Problem to work on: The entries below need to be written out exactly, with no pictures included.

[[ The data, beginning ]]

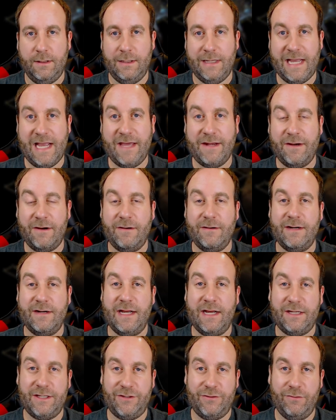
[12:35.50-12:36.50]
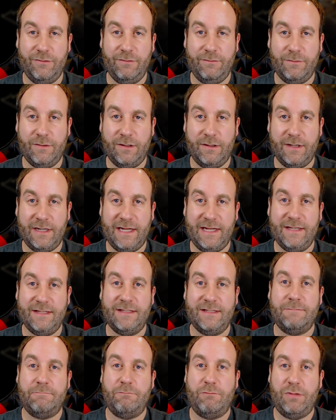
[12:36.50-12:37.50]
And our next rune word
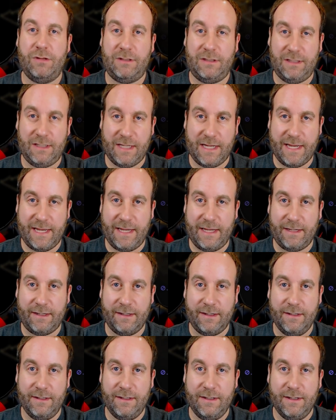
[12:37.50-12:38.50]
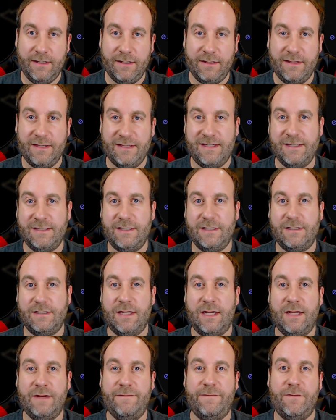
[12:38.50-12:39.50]
is Plague. This is
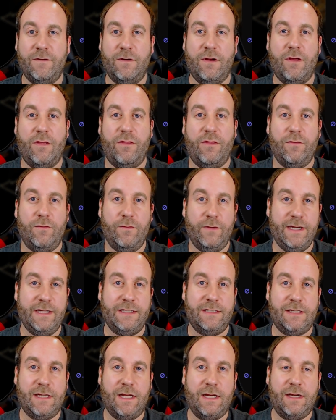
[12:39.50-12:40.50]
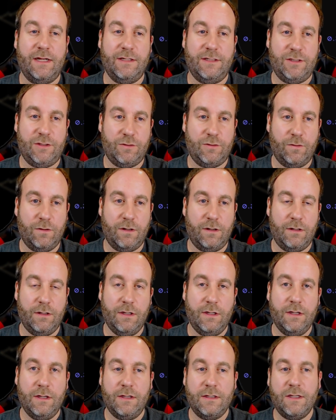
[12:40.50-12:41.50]
designed for a 3-socket sword
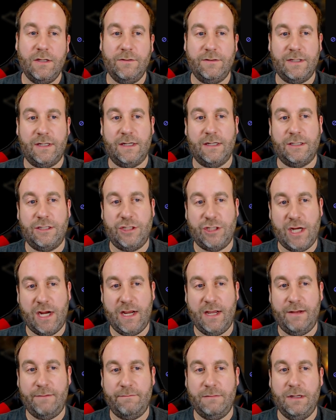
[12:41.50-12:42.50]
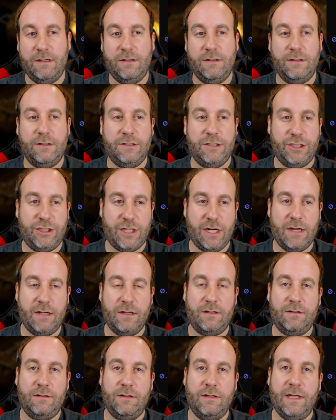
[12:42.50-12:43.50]
using a Cham,
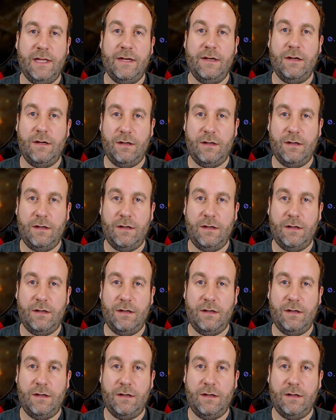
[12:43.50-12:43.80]
Shale, and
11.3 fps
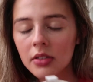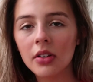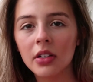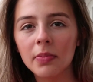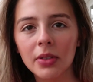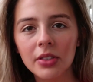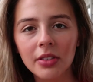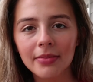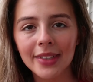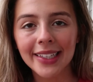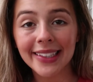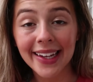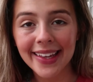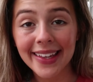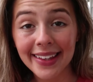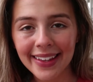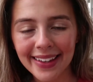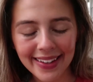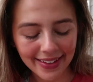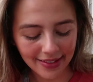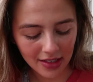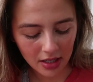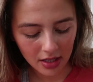So I push them down
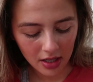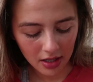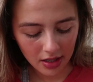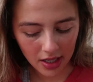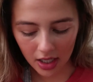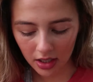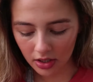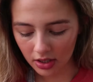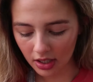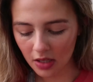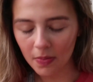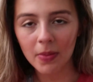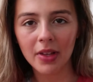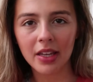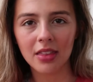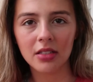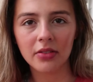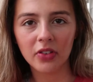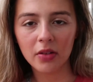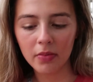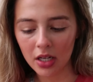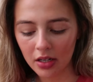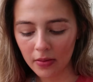and just keep them like this for a
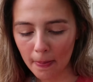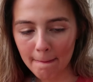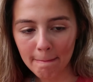minute.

[[ The data, end ]]

Output for this task:
[12:35.50-12:36.50]
[12:36.50-12:37.50]
And our next rune word
[12:37.50-12:38.50]
[12:38.50-12:39.50]
is Plague. This is
[12:39.50-12:40.50]
[12:40.50-12:41.50]
designed for a 3-socket sword
[12:41.50-12:42.50]
[12:42.50-12:43.50]
using a Cham,
[12:43.50-12:43.80]
Shale, and
11.3 fps
So I push them down
and just keep them like this for a
minute.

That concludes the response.